Ein junger Staat in einer unsicheren Welt

ALMATY – Mitte November war Kasachstan Gastgeber des dritten alljährlich stattfindenden „Astana Clubs,” einer neuen unabhängigen und unparteiischen Plattform für den Dialog zu „entscheidenden Fragen, die alle Länder Eurasiens betreffen“, an dem sich internationale Führungskräfte aus der Wirtschaft, Politiker, Medienvertreter und andere Experten beteiligten. Dieses Ereignis ist Ausdruck der kasachischen Außenpolitik der letzten zwei Jahrzehnte und kommt zu einem Zeitpunkt, da diese vor nie dagewesenen Bewährungsproben steht.

Die diesjährige Teilnehmerschaft am Astana Club war ebenso hochrangig wie vielfältig. So fanden sich neben Vertretern führender Denkfabriken aus Europa, Asien, den Vereinigten Staaten und dem Nahen Osten auch ehemalige Präsidenten wie Abdullah Gül aus der Türkei und Danilo Türk aus Slowenien ein. Zu den weiteren Teilnehmern zählten die ehemalige EU-Kommissarin Benita Ferrero-Waldner, der indische Parlamentsabgeordnete Shashi Tharoor und Konstantin Ernst, Chef des russischen Fernsehsenders Perwy kanal.

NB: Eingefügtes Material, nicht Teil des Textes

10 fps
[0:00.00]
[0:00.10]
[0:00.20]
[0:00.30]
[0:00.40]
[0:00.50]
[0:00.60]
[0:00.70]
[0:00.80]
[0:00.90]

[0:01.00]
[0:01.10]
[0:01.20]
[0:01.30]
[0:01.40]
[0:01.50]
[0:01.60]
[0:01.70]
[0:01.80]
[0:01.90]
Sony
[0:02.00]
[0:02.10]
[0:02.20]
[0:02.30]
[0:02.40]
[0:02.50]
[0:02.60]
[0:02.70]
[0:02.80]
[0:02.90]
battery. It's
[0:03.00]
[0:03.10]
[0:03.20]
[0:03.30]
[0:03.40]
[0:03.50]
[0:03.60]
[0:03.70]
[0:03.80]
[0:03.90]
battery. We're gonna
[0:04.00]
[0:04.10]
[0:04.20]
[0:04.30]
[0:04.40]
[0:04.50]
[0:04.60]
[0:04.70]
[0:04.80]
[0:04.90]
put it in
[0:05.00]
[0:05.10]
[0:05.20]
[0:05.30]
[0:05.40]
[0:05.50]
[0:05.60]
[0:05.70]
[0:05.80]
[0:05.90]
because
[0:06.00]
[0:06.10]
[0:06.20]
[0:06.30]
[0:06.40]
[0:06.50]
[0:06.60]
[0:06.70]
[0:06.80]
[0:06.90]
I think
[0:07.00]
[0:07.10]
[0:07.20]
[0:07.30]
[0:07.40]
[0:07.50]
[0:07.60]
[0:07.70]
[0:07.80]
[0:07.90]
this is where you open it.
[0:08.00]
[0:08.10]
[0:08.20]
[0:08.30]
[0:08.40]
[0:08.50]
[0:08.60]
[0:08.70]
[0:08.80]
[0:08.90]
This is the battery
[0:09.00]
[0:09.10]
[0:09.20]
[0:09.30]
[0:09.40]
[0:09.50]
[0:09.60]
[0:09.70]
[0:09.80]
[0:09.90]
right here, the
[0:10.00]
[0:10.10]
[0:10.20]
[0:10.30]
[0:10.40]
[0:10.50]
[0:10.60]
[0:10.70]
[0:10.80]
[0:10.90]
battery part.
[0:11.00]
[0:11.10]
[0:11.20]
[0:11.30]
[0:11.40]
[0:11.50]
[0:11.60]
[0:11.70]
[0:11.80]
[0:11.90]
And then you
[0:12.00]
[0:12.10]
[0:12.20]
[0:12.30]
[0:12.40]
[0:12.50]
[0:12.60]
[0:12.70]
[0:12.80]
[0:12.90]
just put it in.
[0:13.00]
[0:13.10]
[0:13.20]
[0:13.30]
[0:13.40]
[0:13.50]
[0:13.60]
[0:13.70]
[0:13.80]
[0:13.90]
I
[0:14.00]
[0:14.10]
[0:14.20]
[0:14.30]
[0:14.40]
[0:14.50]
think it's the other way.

Die Diskussionen fanden im Nasarbajew-Centre statt, das in einem imposanten, futuristischen Gebäude des renommierten britischen Architekten Norman Foster untergebracht ist. An diesem Ort, der an den galaktischen Senat in Star Wars erinnert, nahmen die Teilnehmer an einem großen Tisch rund um eine Landkarte Euroasiens Platz, um die neu entstehende Weltordnung ebenso zu diskutieren wie die Rivalitäten zwischen Großmächten, Sanktionskriege, nukleare Weiterverbreitung und regionale Integrationsprojekte.